◆ **Exercise brief**
Reproduce the entries exactly as they appear below.

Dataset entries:
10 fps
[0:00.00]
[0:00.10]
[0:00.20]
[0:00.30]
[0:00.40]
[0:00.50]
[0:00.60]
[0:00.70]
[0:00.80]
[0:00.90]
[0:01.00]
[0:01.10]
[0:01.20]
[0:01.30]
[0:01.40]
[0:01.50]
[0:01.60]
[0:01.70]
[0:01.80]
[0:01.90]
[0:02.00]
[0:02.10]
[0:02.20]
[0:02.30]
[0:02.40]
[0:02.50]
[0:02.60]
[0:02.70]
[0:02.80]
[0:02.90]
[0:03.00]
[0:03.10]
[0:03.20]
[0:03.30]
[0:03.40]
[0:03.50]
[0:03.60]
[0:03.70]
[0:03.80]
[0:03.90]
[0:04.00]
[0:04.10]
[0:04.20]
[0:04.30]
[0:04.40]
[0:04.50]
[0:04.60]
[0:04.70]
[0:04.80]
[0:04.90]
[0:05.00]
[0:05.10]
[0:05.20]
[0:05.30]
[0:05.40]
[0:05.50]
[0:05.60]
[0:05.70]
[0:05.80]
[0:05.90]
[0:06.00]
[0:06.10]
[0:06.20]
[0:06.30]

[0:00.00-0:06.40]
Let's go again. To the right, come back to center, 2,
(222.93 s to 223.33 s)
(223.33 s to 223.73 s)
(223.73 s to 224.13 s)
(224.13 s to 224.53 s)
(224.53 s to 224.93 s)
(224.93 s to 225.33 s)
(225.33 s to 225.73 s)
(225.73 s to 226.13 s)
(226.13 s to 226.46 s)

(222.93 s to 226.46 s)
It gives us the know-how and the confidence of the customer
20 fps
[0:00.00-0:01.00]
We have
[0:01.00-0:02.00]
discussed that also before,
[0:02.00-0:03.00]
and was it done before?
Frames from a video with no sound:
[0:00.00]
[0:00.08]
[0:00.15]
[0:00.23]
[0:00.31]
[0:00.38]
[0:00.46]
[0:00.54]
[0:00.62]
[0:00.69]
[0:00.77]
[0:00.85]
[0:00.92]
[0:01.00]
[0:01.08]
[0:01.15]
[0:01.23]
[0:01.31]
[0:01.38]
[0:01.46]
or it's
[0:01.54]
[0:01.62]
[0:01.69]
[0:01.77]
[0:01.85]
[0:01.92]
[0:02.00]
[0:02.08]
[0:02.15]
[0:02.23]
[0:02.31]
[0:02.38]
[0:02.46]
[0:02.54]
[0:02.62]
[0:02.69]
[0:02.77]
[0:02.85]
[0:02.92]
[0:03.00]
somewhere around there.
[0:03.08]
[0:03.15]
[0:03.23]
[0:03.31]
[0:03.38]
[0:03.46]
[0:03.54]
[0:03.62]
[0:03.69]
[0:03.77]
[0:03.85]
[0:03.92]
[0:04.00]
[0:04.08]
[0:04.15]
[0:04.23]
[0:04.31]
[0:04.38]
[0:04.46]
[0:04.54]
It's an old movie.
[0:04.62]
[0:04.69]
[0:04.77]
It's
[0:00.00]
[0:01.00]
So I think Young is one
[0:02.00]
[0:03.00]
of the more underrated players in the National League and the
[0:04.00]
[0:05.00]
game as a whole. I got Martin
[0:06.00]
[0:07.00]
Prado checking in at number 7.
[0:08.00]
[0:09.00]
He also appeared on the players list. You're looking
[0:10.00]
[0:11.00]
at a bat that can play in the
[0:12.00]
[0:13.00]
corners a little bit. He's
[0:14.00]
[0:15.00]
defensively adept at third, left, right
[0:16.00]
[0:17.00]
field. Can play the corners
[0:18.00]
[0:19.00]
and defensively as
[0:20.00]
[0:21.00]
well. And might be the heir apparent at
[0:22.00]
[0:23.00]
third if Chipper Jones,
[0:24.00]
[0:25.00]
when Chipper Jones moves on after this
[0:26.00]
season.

◆ **Answer section**
10 fps
[0:00.00]
[0:00.10]
[0:00.20]
[0:00.30]
[0:00.40]
[0:00.50]
[0:00.60]
[0:00.70]
[0:00.80]
[0:00.90]
[0:01.00]
[0:01.10]
[0:01.20]
[0:01.30]
[0:01.40]
[0:01.50]
[0:01.60]
[0:01.70]
[0:01.80]
[0:01.90]
[0:02.00]
[0:02.10]
[0:02.20]
[0:02.30]
[0:02.40]
[0:02.50]
[0:02.60]
[0:02.70]
[0:02.80]
[0:02.90]
[0:03.00]
[0:03.10]
[0:03.20]
[0:03.30]
[0:03.40]
[0:03.50]
[0:03.60]
[0:03.70]
[0:03.80]
[0:03.90]
[0:04.00]
[0:04.10]
[0:04.20]
[0:04.30]
[0:04.40]
[0:04.50]
[0:04.60]
[0:04.70]
[0:04.80]
[0:04.90]
[0:05.00]
[0:05.10]
[0:05.20]
[0:05.30]
[0:05.40]
[0:05.50]
[0:05.60]
[0:05.70]
[0:05.80]
[0:05.90]
[0:06.00]
[0:06.10]
[0:06.20]
[0:06.30]

[0:00.00-0:06.40]
Let's go again. To the right, come back to center, 2,
(222.93 s to 223.33 s)
(223.33 s to 223.73 s)
(223.73 s to 224.13 s)
(224.13 s to 224.53 s)
(224.53 s to 224.93 s)
(224.93 s to 225.33 s)
(225.33 s to 225.73 s)
(225.73 s to 226.13 s)
(226.13 s to 226.46 s)

(222.93 s to 226.46 s)
It gives us the know-how and the confidence of the customer
20 fps
[0:00.00-0:01.00]
We have
[0:01.00-0:02.00]
discussed that also before,
[0:02.00-0:03.00]
and was it done before?
Frames from a video with no sound:
[0:00.00]
[0:00.08]
[0:00.15]
[0:00.23]
[0:00.31]
[0:00.38]
[0:00.46]
[0:00.54]
[0:00.62]
[0:00.69]
[0:00.77]
[0:00.85]
[0:00.92]
[0:01.00]
[0:01.08]
[0:01.15]
[0:01.23]
[0:01.31]
[0:01.38]
[0:01.46]
or it's
[0:01.54]
[0:01.62]
[0:01.69]
[0:01.77]
[0:01.85]
[0:01.92]
[0:02.00]
[0:02.08]
[0:02.15]
[0:02.23]
[0:02.31]
[0:02.38]
[0:02.46]
[0:02.54]
[0:02.62]
[0:02.69]
[0:02.77]
[0:02.85]
[0:02.92]
[0:03.00]
somewhere around there.
[0:03.08]
[0:03.15]
[0:03.23]
[0:03.31]
[0:03.38]
[0:03.46]
[0:03.54]
[0:03.62]
[0:03.69]
[0:03.77]
[0:03.85]
[0:03.92]
[0:04.00]
[0:04.08]
[0:04.15]
[0:04.23]
[0:04.31]
[0:04.38]
[0:04.46]
[0:04.54]
It's an old movie.
[0:04.62]
[0:04.69]
[0:04.77]
It's
[0:00.00]
[0:01.00]
So I think Young is one
[0:02.00]
[0:03.00]
of the more underrated players in the National League and the
[0:04.00]
[0:05.00]
game as a whole. I got Martin
[0:06.00]
[0:07.00]
Prado checking in at number 7.
[0:08.00]
[0:09.00]
He also appeared on the players list. You're looking
[0:10.00]
[0:11.00]
at a bat that can play in the
[0:12.00]
[0:13.00]
corners a little bit. He's
[0:14.00]
[0:15.00]
defensively adept at third, left, right
[0:16.00]
[0:17.00]
field. Can play the corners
[0:18.00]
[0:19.00]
and defensively as
[0:20.00]
[0:21.00]
well. And might be the heir apparent at
[0:22.00]
[0:23.00]
third if Chipper Jones,
[0:24.00]
[0:25.00]
when Chipper Jones moves on after this
[0:26.00]
season.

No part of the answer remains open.